» What to produce: Your answer must be an exact copy of the listing, with the images left out.

» Data in this exercise:

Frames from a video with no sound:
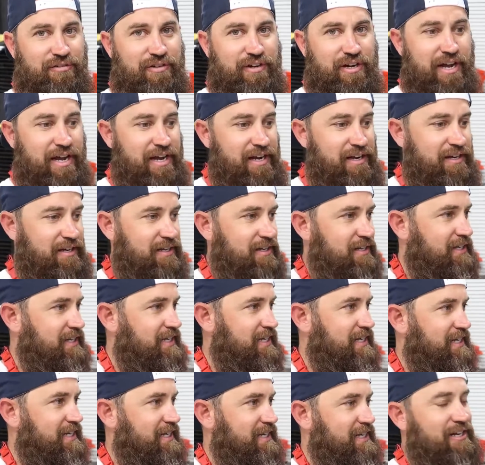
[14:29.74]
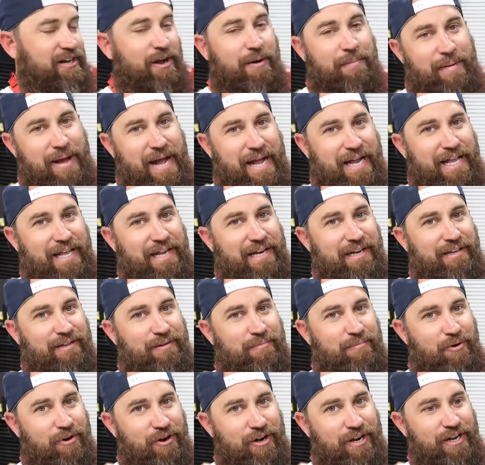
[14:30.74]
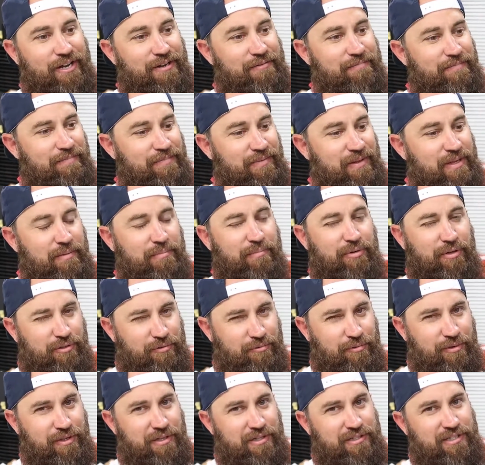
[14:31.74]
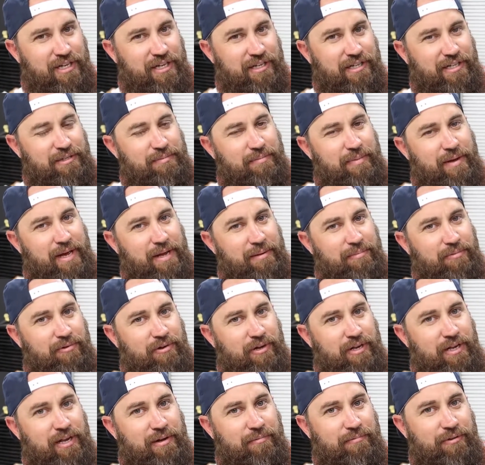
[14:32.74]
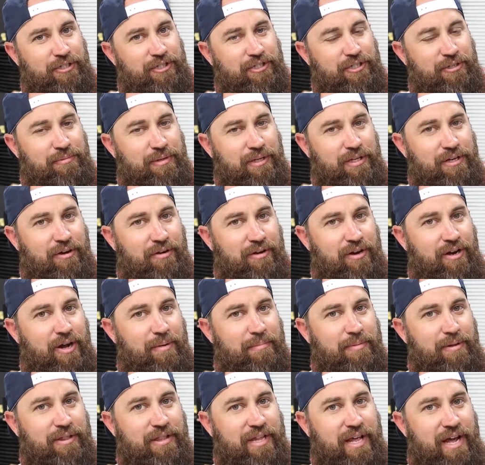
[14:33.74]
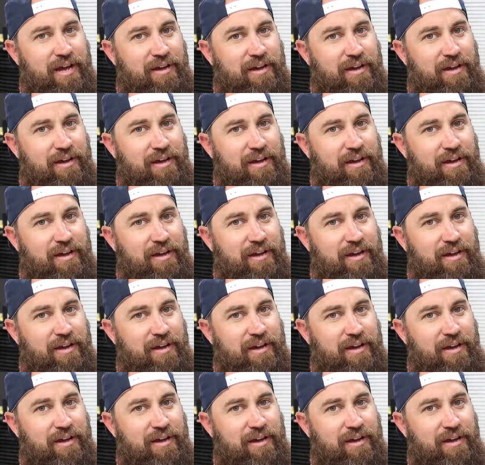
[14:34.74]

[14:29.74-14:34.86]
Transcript: overnight, come back in the morning, put the wheels on this bad boy, and we should be going up and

» Reply:
Frames from a video with no sound:
[14:29.74]
[14:30.74]
[14:31.74]
[14:32.74]
[14:33.74]
[14:34.74]

[14:29.74-14:34.86]
Transcript: overnight, come back in the morning, put the wheels on this bad boy, and we should be going up and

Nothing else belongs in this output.